3. Procedural History
The Complaint was filed with the WIPO Arbitration and Mediation Center (the “Center”) on January 21, 2014. On January 21, 2014, the Center transmitted by email to the Registrar a request for registrar verification in connection with the disputed domain name. On January 22, 2014, the Registrar transmitted by email to the Center its verification response confirming that the Respondent “Duanzuochun” is listed as the registrant and however providing the contact details for a “Song”. On the same day, the Center requested the Registrar to confirm the registrant and its contact details. On January 23, 2014, the Registrar confirmed to the Center that the registrant of the disputed domain name is “Song”. On January 23, 2014, the Center informed the Registrar that “Duanzuochun” appeared to be the registrant according to the WhoIs search conducted on January 15, 2014. Although “Song” appeared to be the registrant according to the WhoIs search conducted on January 21, 2014, “Duanzuochun” appeared to be listed as the administrative, technical and billing contact of the disputed domain name. Accordingly, the Center requested the Registrar to clarify when the registrant of the disputed domain name changed from “Duanzuochun” to “Song”. On January 24, 2014, the Registrar explained there was a clerical error in its initial response to the Center, confirmed that “Song” was the registrant as well as the administrative, technical and billing contact of the disputed domain name at the time of its reply to the Center on January 22, 2014, and provided the exact time of changing of the registrant information.
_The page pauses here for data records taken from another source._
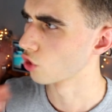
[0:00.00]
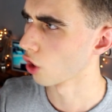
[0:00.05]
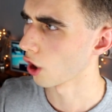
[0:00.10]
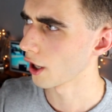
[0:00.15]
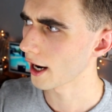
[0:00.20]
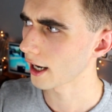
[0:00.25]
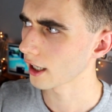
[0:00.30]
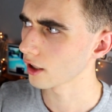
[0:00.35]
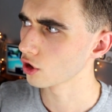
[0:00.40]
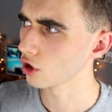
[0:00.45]
Co
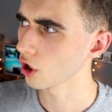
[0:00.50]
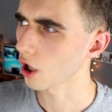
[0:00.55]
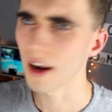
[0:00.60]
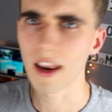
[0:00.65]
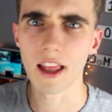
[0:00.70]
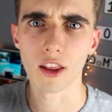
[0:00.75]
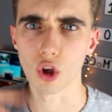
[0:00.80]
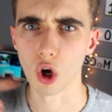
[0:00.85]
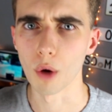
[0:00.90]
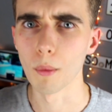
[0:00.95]
jak co,
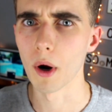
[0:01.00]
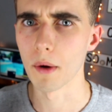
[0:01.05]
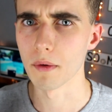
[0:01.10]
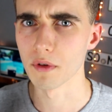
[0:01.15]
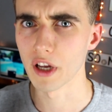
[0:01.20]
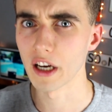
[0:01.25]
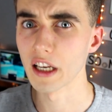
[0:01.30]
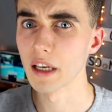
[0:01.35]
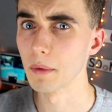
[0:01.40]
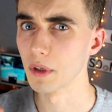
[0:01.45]
ale to moim
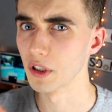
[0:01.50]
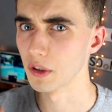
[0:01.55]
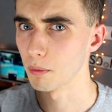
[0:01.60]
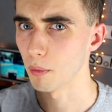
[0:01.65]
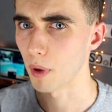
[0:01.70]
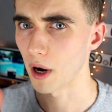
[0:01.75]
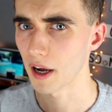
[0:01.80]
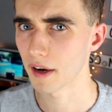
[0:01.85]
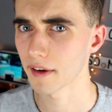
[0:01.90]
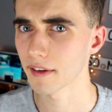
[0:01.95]
zdaniem jest
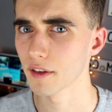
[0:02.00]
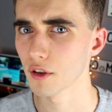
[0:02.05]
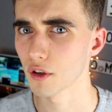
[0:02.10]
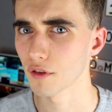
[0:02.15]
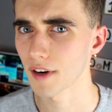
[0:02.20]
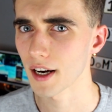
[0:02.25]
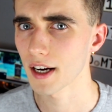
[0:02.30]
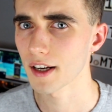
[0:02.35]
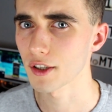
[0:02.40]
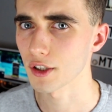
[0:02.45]
bardzo
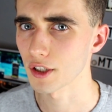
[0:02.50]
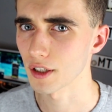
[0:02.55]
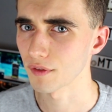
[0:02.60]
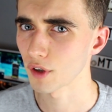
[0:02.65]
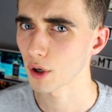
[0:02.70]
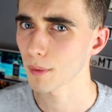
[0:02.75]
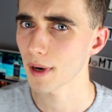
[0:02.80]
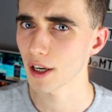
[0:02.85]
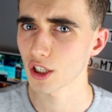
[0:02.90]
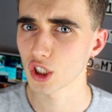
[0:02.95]
ważne.
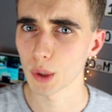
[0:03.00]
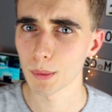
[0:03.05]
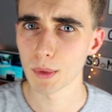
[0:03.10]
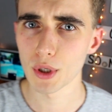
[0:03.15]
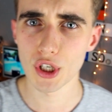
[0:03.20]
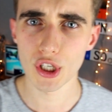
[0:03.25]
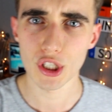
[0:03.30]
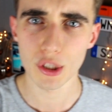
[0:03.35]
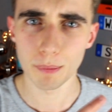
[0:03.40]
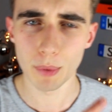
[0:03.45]
Wyobraź sobie,
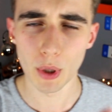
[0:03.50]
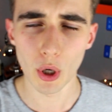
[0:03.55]
że jest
On January 24, 2014, according to the Registrar’s aforementioned reply, the Center informed the Registrar that the registrant information appeared to have been changed from “Duanzuochun” to “Song” after the Center received the filed Complaint. Therefore such change appeared to be in violation of paragraph 8(a) of the Uniform Domain Name Dispute Resolution Policy. The Center requested the Registrar to confirm whether it was in position to restore the registrant information. On the same day, the Registrar informed the Center that it would not be possible to restore the registrant information.
On January 24, 2014, the Center sent an email communication to the Complainant providing the registrant and contact information disclosed by the Registrar, and inviting the Complainant to submit an amendment to the Complaint. The Complainant filed an amended Complaint on January 28, 2014, listing both “Duanzuochun” and “Song” as the Respondents based on the argument of cyberflight.
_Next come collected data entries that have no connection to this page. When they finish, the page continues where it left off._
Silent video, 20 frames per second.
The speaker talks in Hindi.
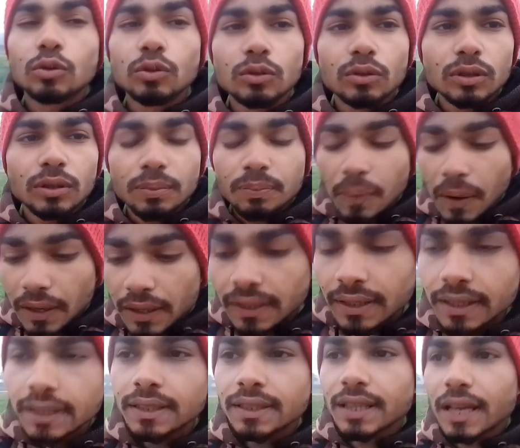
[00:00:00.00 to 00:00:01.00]
पानी नहीं
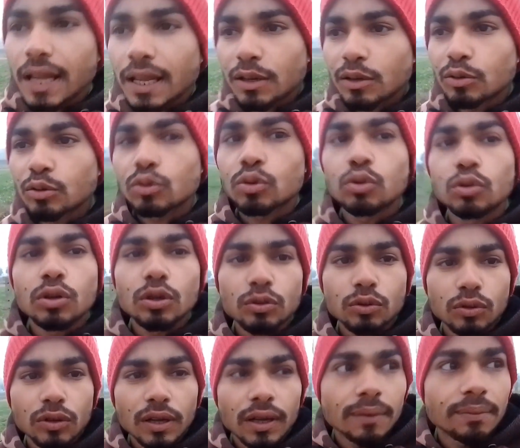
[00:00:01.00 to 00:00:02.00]
चलाएं वो छोटा छोटा है
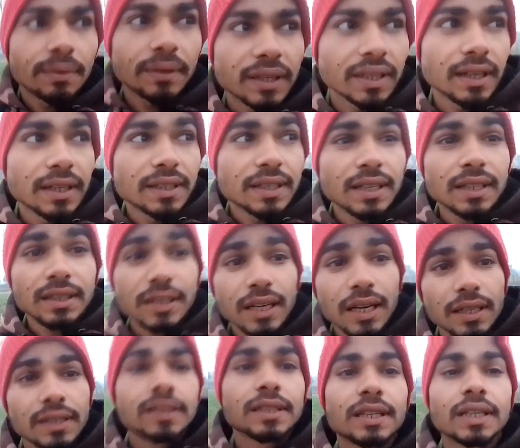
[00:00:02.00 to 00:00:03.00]
पता नहीं चले कि हाँ इस खेत
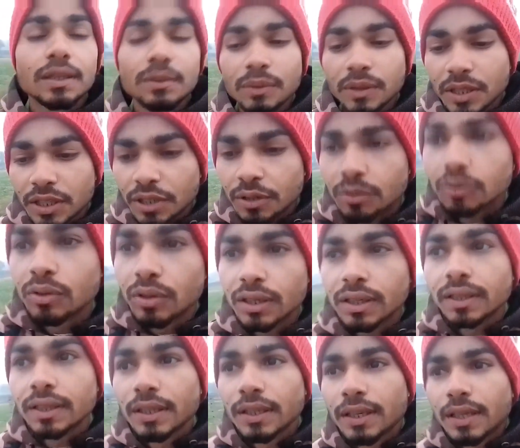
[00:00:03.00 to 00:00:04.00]
में गेहूँ है
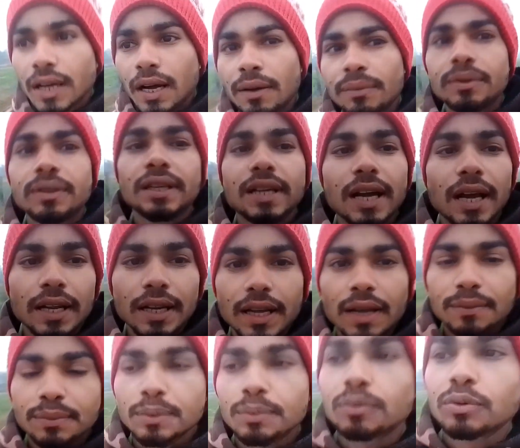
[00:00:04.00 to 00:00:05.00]
अभी दिखा रहे हैं आप सबको
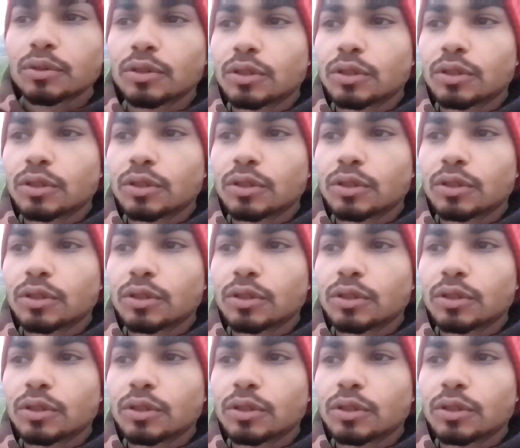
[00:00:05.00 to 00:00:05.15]
देखो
On January 24, 2014, the Center sent an email communication to the parties in both Chinese and English regarding the language of the proceeding. On the same day, the Complainant requested that English be the language of the proceeding while the Respondents requested that Chinese be the language of the proceeding.
The Center verified that the Complaint together with the amended Complaint satisfied the formal requirements of the Uniform Domain Name Dispute Resolution Policy (the “Policy” or “UDRP”), the Rules, and the WIPO Supplemental Rules for Uniform Domain Name Dispute Resolution Policy (the “Supplemental Rules”).
In accordance with the Rules, paragraphs 2(a) and 4(a), the Center formally notified the Respondents of the Complaint in both Chinese and English, and the proceedings commenced on January 31, 2014. In accordance with the Rules, paragraph 5(a), the due date for Response was February 20, 2014. On January 31, 2014, an email communication was received from the Respondents, to which the Center replied on the same day. The Center did not receive any formal Response by the specified Response due date. Accordingly, the Center informed the parties that it shall proceed with the panel appointment on February 21, 2014.
The Center appointed Douglas Clark as the sole panelist in this matter on March 10, 2014. The Panel finds that it was properly constituted. The Panel has submitted the Statement of Acceptance and Declaration of Impartiality and Independence, as required by the Center to ensure compliance with the Rules, paragraph 7.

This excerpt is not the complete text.